SOLO, KOMPAS.com - Mahkamah Agung (MA) menolak permohonan kasasi Lanjar Sriyanto dan menjatuhkan hukuman percoba an dua bulan 14 hari.
Lanjar didampingi penasihat hukumnya, M Taufiq memenuhi panggilan Kejaksaan Negeri Karanganyar, Jawa Tengah, Senin (12/12/2011), untuk menjalani putusan Mahkamah Agung tertanggal 23 Januari 2011.
Kasus yang dialami Lanjar bermula saat istrinya, Saptaningsih, meninggal dunia dalam kecelakaan lalu-lintas. Sepeda motor yang ditumpangi Lanjar, Saptaningsih, dan anak keduanya, Samto Warih Waluyo, terjatuh setelah menabrak Suzuki Carry di depannya yang berhenti mendadak tanpa lampu rem.
Dari arah berlawanan, melaju Isuzu Panther yang kemudian menabrak Saptaningsih.
"Saya baru tahu dua pekan lalu saat Kejaksaan Negeri Karanganyar mengirimkan surat panggilan untuk eksekusi. Pemberitahuan putusan ini dikirimkan kepada Lanjar yang diterima Lurah Jajar, Solo. Namun saat itu Lanjar telah berada di Sumatera," kata Taufiq.
Lanjar mengaku bingung dan tidak tahu apa-apa. Sejak dua bulan lalu ia pergi ke Muara Enim, Sumatera Selatan, untuk bekerja sebagai buruh bangunan. Anaknya yang kini kelas 1 SMP, dititipkan kepada neneknya di Sleman, Yogyakarta.
Lanjar menyangka, kasus hukumnya sudah selesai saat Pengadilan Negeri Karanganyar memutuskan dirinya tidak dapat dijatuhi hukuman.
Putusan MA memperbaiki putusan Pengadilan Tinggi (PT) Semarang tanggal 25 Mei 2010, yang membatalkan putusan Pengadilan Negeri Karanganyar tanggal 4 Maret 2010.

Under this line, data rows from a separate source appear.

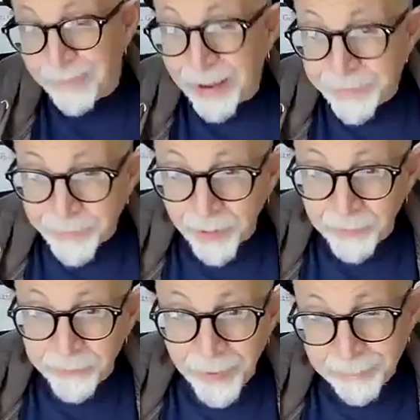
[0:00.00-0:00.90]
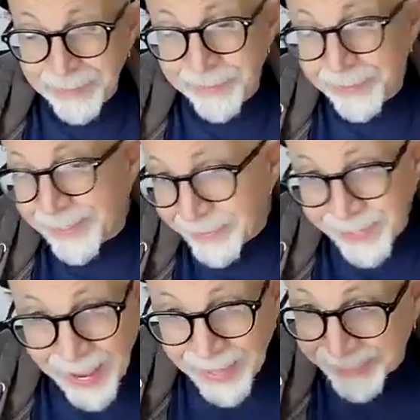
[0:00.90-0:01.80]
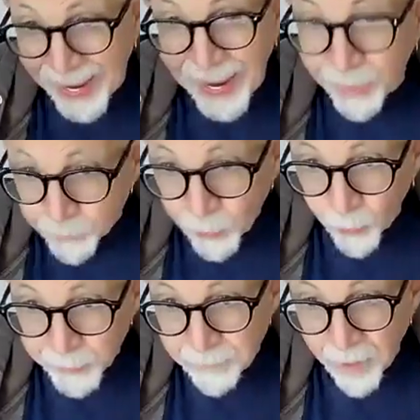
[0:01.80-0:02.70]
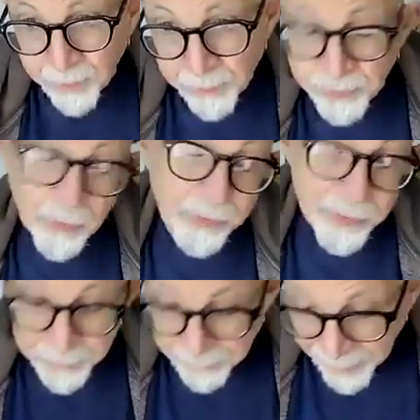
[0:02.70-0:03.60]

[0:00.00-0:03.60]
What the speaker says: are my thoughts. I mean, has Al told him all those stories?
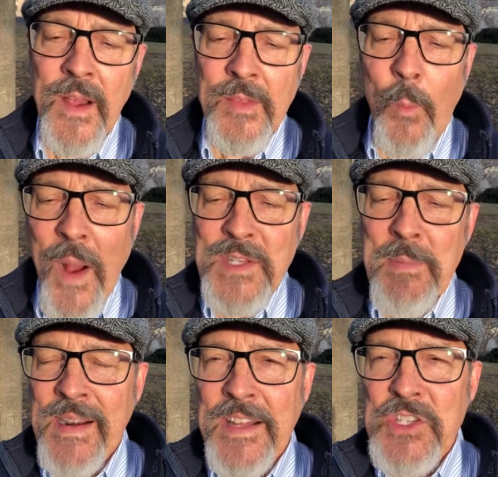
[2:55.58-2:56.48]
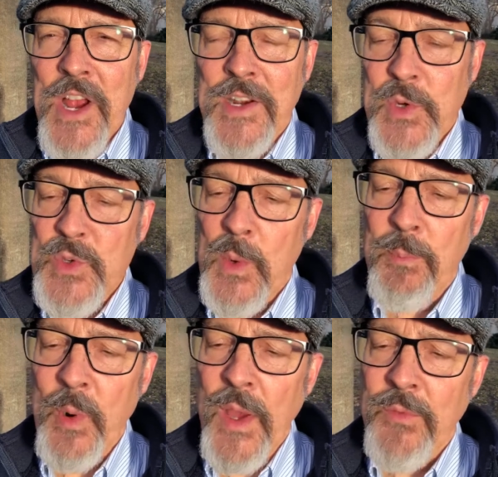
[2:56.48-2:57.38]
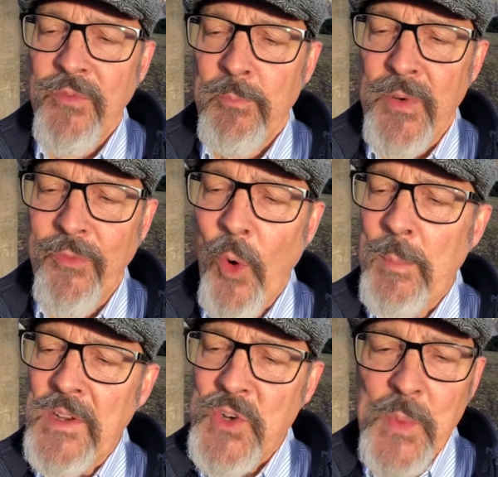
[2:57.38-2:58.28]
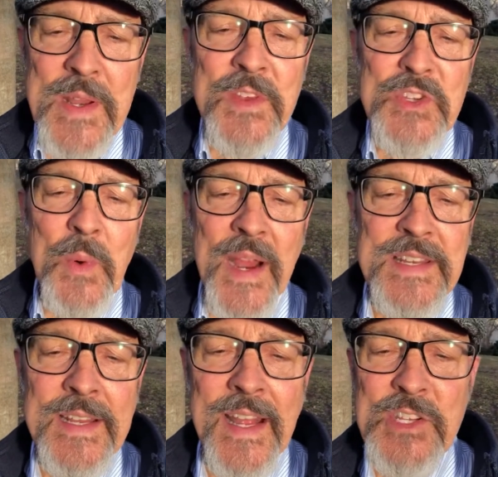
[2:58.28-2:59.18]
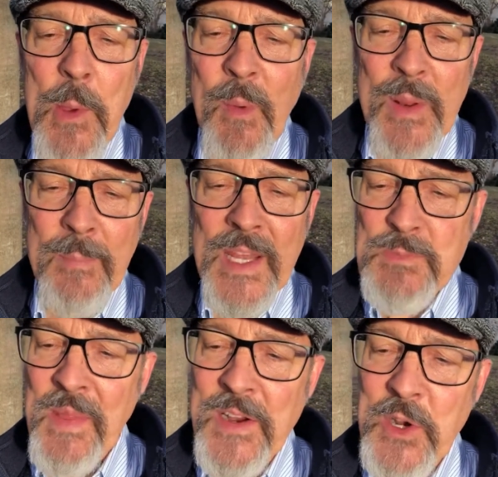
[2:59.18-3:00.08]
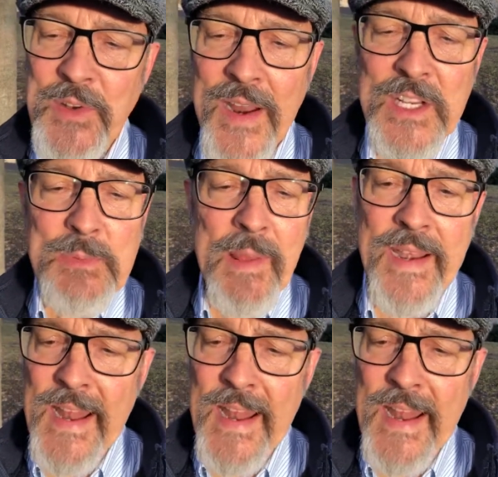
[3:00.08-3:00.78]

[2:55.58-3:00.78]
The wise men and enchanters were brought before me to read this writing and tell me what it means, but they could not explain it.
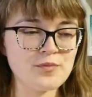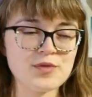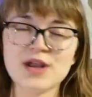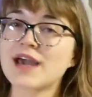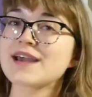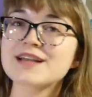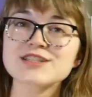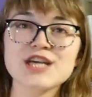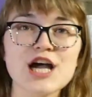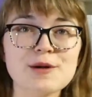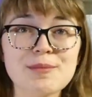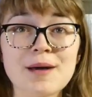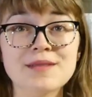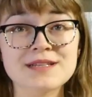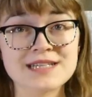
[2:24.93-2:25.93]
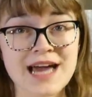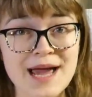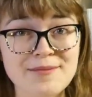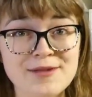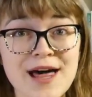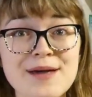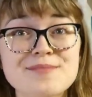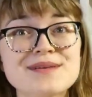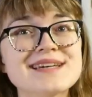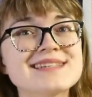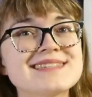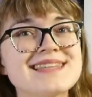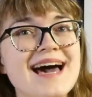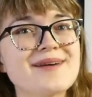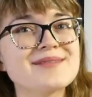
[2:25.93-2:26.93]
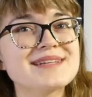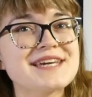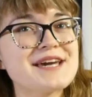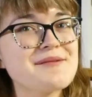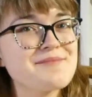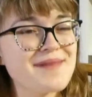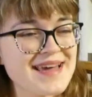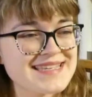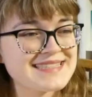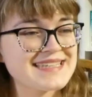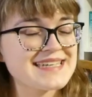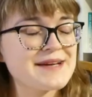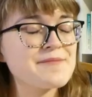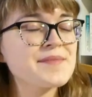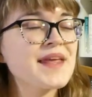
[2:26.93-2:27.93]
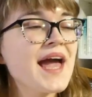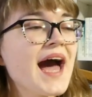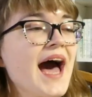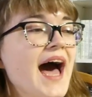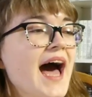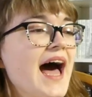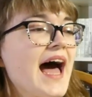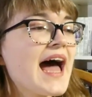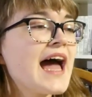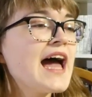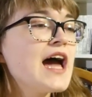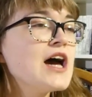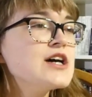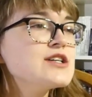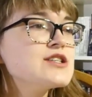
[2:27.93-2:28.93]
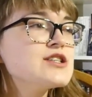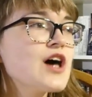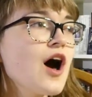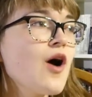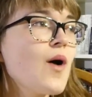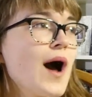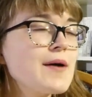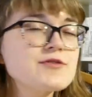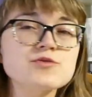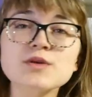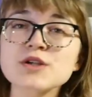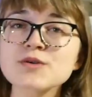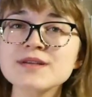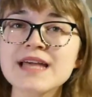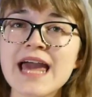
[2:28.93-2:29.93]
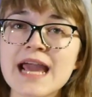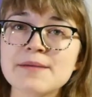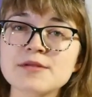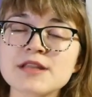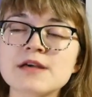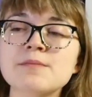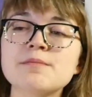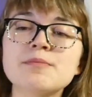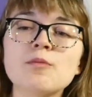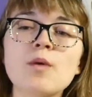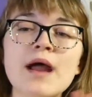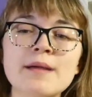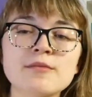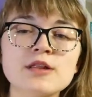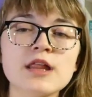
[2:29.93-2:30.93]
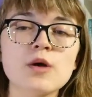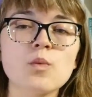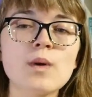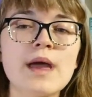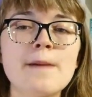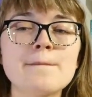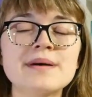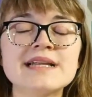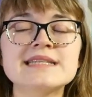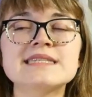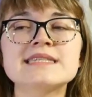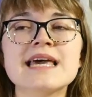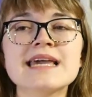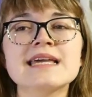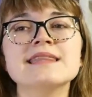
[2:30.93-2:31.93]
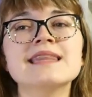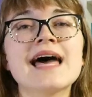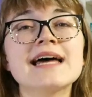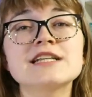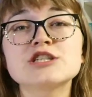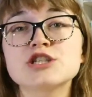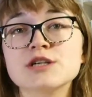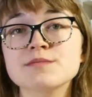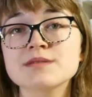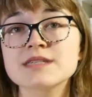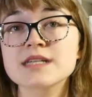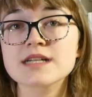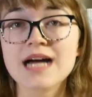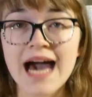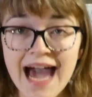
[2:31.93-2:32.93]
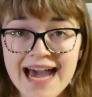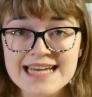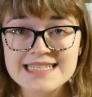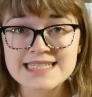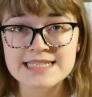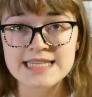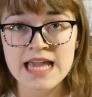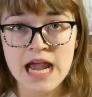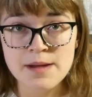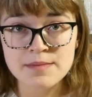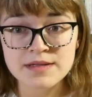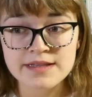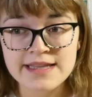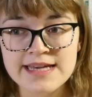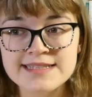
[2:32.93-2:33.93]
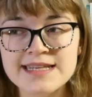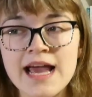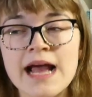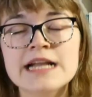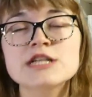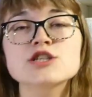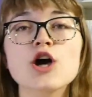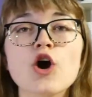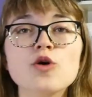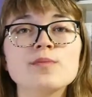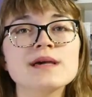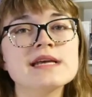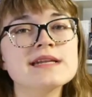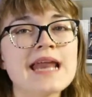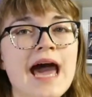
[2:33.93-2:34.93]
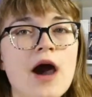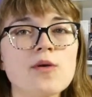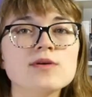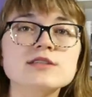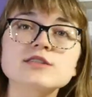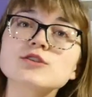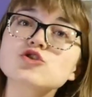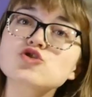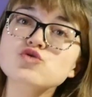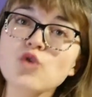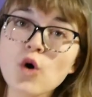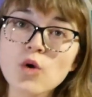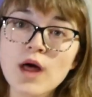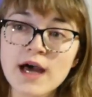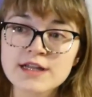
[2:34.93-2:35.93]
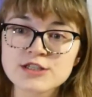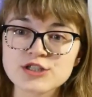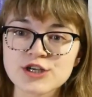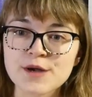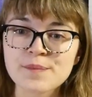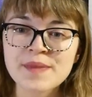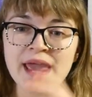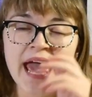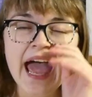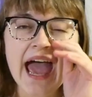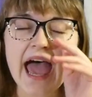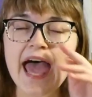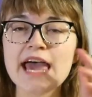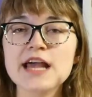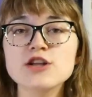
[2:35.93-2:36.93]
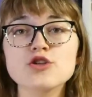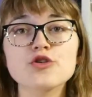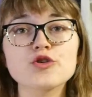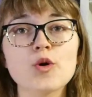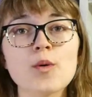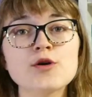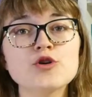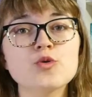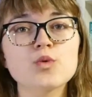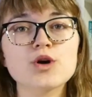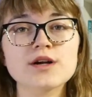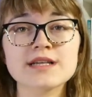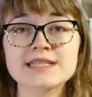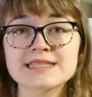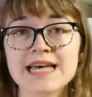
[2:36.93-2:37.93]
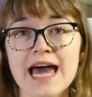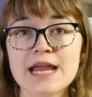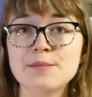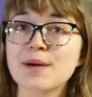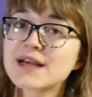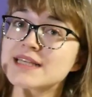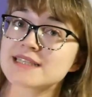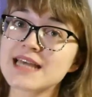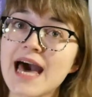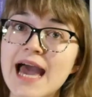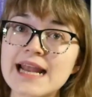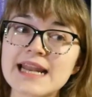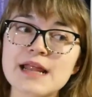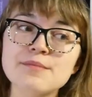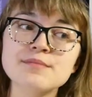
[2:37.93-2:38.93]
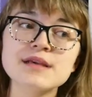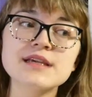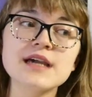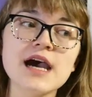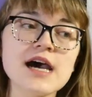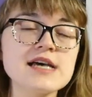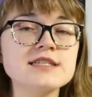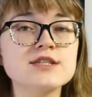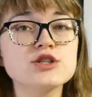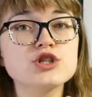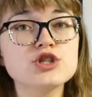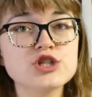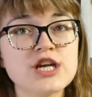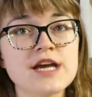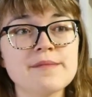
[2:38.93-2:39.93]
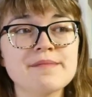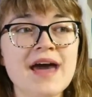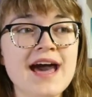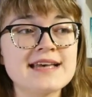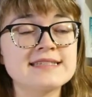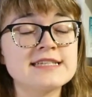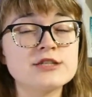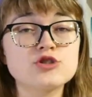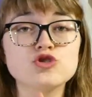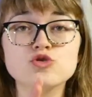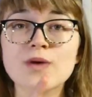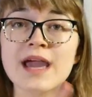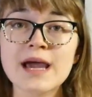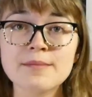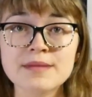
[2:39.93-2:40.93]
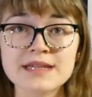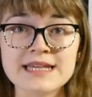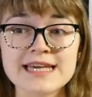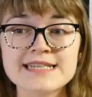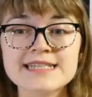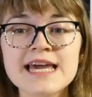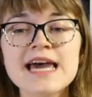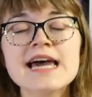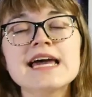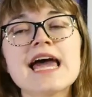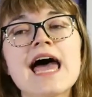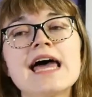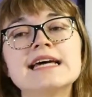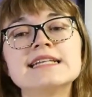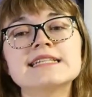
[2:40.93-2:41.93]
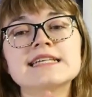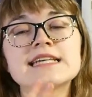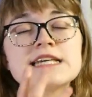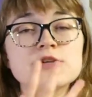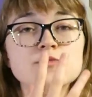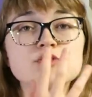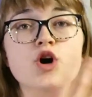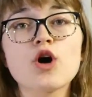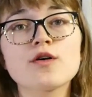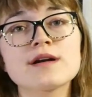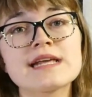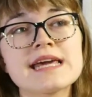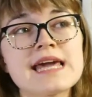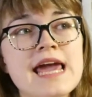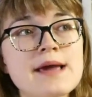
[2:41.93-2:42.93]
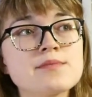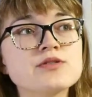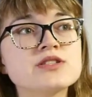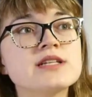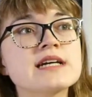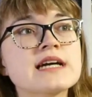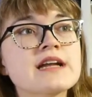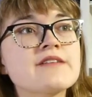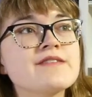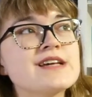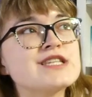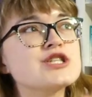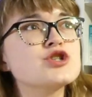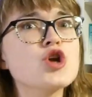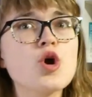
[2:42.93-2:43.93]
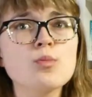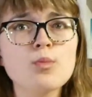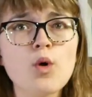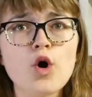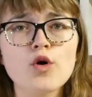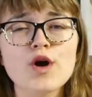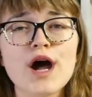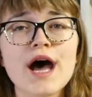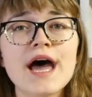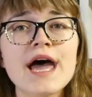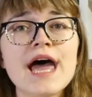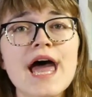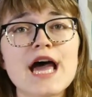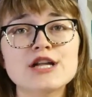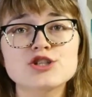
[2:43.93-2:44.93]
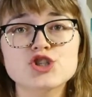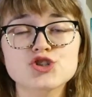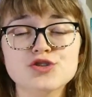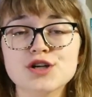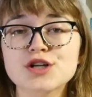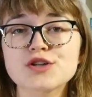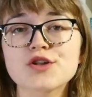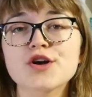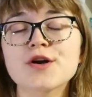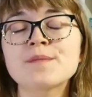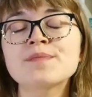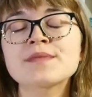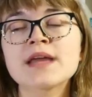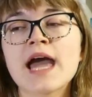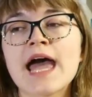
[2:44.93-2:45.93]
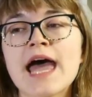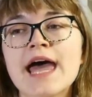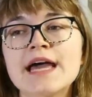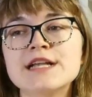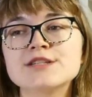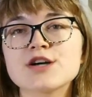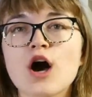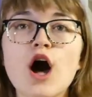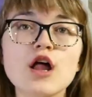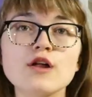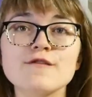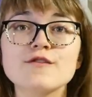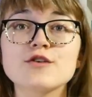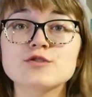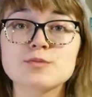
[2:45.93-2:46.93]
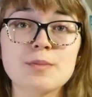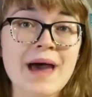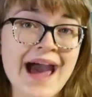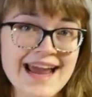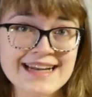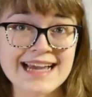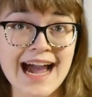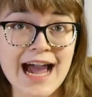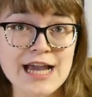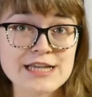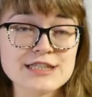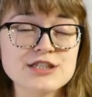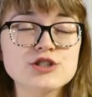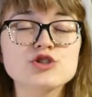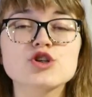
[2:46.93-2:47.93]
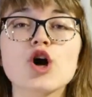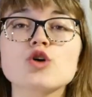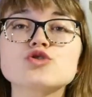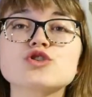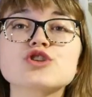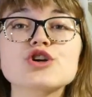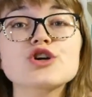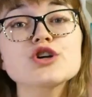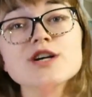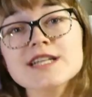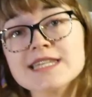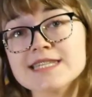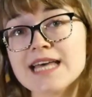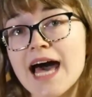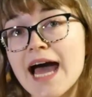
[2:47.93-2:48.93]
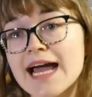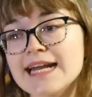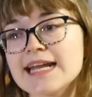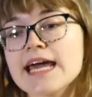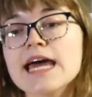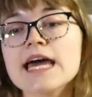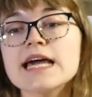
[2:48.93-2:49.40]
I'm not going to talk about the timeline because that would get messy. So I was wondering where that amulet went, but it's saying that Jim still has this amulet and Toby now is the troll hunter and they're going to work side by side. And because Jim has his new amulet and he was already able to convince Nomura and Strickler and all of those bad guys to go to the good side,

Putusan PT Semarang menyatakan, Lanjar bersalah karena terbukti lalai sehingga mengakibatkan kematian istrinya. Vonis yang dijatuhkan majelis hakim 1 bulan 7 hari sesuai dengan masa tahanan yang telah dijalani Lanjar.
Sebelumnya, Pengadilan Negeri Karanganyar memutuskan bahwa Lanjar tidak dapat dijatuhi hukuman, karena tindak pidana dalam perkara ini dilakukan atas dasar keadaan memaksa. Atas putusan itu, JPU mengajukan banding.
M Taufiq mengaku kaget atas putusan MA ini. Putusan ini, menurut dia menunjukkan bahwa pengadilan di Indonesia telah terjebak pada peradilan yang prosedural dan formalitas, bukan peradilan yang substansial. " Jika pengadilan kita begini terus, bagaimana bisa menegakkan keadilan," kata Taufiq.
Lebih lanjut, menurut Taufiq, kasus ini dapat menjadi yurisprudensi yang tidak baik bagi kasus-kasus serupa. Ia menunjuk kasus meninggalnya istri Saipul Jamil, dalam kecelakaan mobil yang dikendarai suaminya.
"Ini keadilan yang prosedural bukan substansial," kata Taufiq.